Content Profiles Reference Guide

Content Profiles let you configure how Acrolinx reads your content. You'll find Content Profiles under Guidance Settings in the Dashboard. In this guide, we'll go through each tab of the Content Profiles feature in the Dashboard and talk about what the fields are.

If you’re using one of the Acrolinx Sidebar integrations, you’ll notice that the Filter and Segmentation options that are available in the Classic edition aren’t there. This is because you can now define how Acrolinx reads your content on the Core Platform so that your writers don’t have to worry about it.

All the changes that you make in your Content Profile are effective immediately.

Content Profile

On the landing page, you'll see a list of all your Content Profiles. Here you can upload or add a new one.

Content Profile name.

Content Profile shortcut menu.

Default system profile. This means that you can't make any changes to this Content Profile, but you can make a copy of it or download it.

If you have 2 identical Content Profiles, Acrolinx uses the one further up the list.

General

NameGive your Content Profile a descriptive name. You can include the content type, for example, HTML or the integration, for example, PowerPoint.
DescriptionInclude additional information that might be important or relevant about this Content Profile.
Check all content confidentiallyPrevent any text or statistics from being written to the Analytics database. For more information about this feature, see the article Protect Confidential Content.

Criteria

Define how to tell Acrolinx when it should apply this Content Profile to your content.

Source Reference
Field type: Regular Expression

The location of the file or files that the Content Profile applies to.

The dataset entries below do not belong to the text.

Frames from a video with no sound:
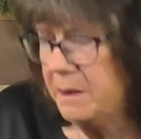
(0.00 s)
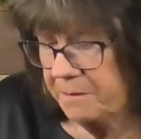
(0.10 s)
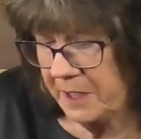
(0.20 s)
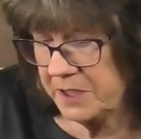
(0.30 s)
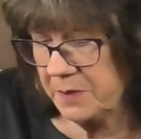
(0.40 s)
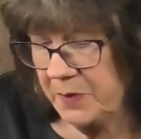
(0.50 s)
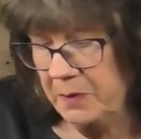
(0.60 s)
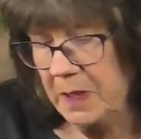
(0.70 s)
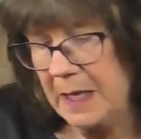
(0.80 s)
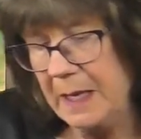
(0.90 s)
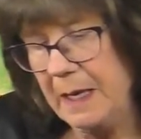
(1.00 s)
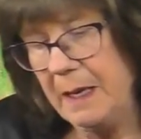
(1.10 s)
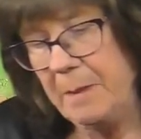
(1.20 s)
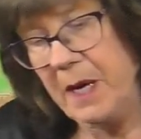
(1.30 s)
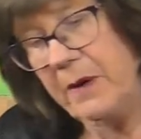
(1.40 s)
flexible,
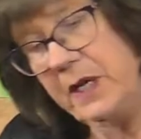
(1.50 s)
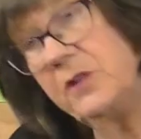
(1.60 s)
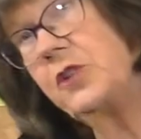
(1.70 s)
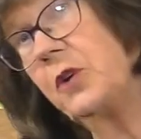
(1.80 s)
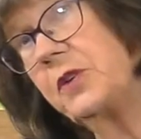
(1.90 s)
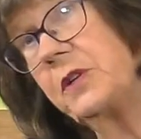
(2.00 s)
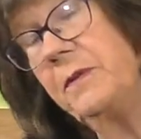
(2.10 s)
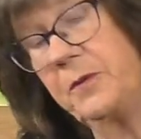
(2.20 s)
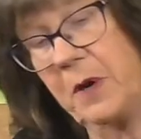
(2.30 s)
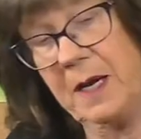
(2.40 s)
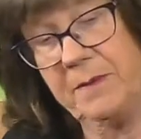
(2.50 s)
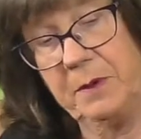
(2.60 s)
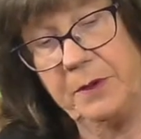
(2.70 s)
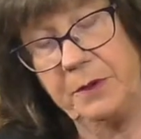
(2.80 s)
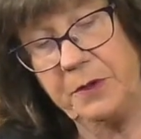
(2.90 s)
Mary and Joseph
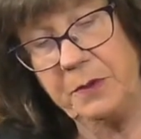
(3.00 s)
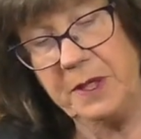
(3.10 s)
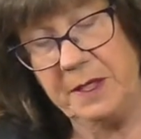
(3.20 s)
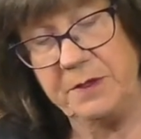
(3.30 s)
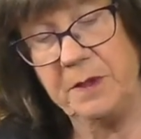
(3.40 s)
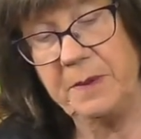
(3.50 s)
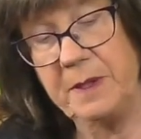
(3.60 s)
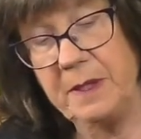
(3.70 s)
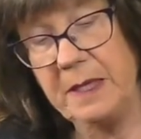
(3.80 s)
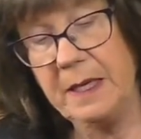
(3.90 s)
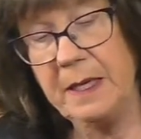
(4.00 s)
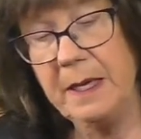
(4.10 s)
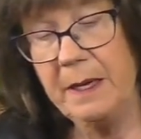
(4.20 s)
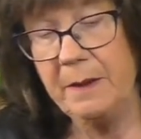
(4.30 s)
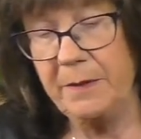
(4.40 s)
traveled to Egypt.
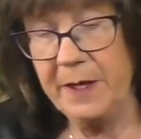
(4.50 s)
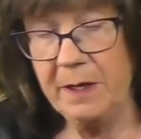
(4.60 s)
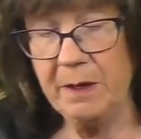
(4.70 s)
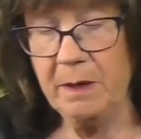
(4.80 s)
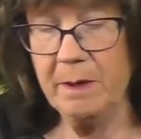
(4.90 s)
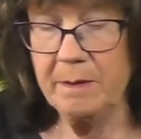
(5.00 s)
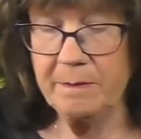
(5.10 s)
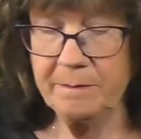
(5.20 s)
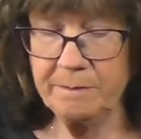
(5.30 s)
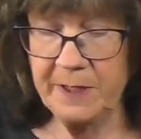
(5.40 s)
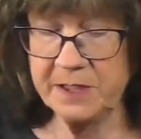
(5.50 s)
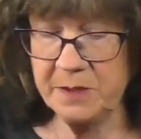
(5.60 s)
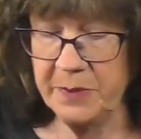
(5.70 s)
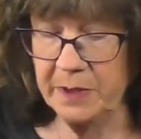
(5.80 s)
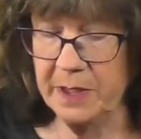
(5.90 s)
Their
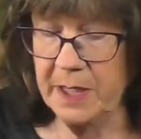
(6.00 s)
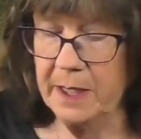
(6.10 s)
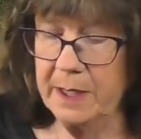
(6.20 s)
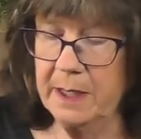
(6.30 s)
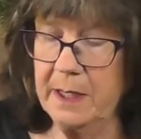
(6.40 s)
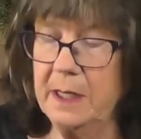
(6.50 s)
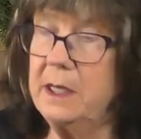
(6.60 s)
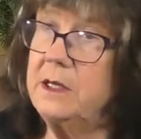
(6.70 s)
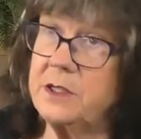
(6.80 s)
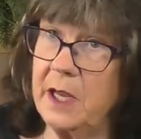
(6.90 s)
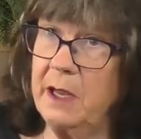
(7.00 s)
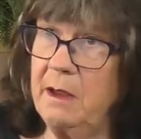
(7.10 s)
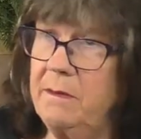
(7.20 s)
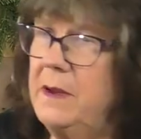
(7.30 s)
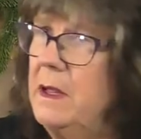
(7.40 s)
flexibility
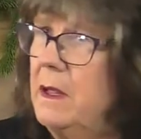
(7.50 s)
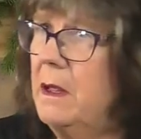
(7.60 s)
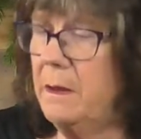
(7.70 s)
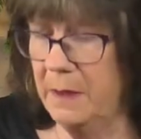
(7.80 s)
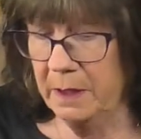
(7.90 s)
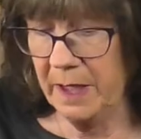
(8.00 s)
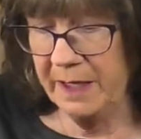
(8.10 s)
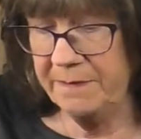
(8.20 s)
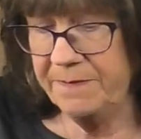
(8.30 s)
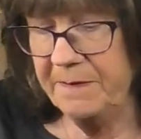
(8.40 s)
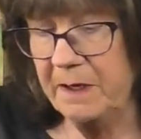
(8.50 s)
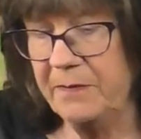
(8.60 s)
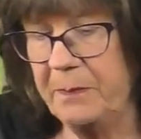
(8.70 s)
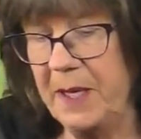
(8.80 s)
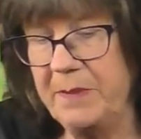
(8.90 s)
saved the life
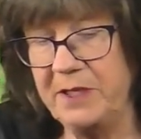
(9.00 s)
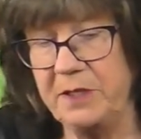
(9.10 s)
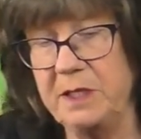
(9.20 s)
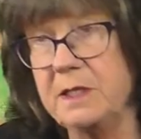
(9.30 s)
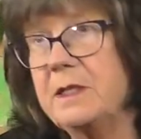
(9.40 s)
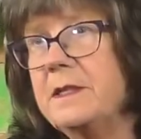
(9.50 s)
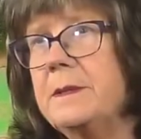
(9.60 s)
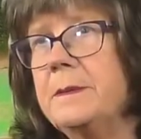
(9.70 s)
of baby Jesus.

You might use this property when there's no other data available to identify the file type.

A file path or a path pattern entered as a regular expression.

For example, to apply the Content Profile to all DITA files in the "user-guides" directory, you would enter the property as follows:

.*/user-guides/.*.dita

If you had multiple directories such as "user-guides" and "faqs", you would separate them with the OR operator "|" like this:

.*/user-guides/.*.dita|.*/faqs/.*.dita

If you want to use more complex regular expressions, there are a few things you should look out for. See our detailed section on regular expressions in matching criteria.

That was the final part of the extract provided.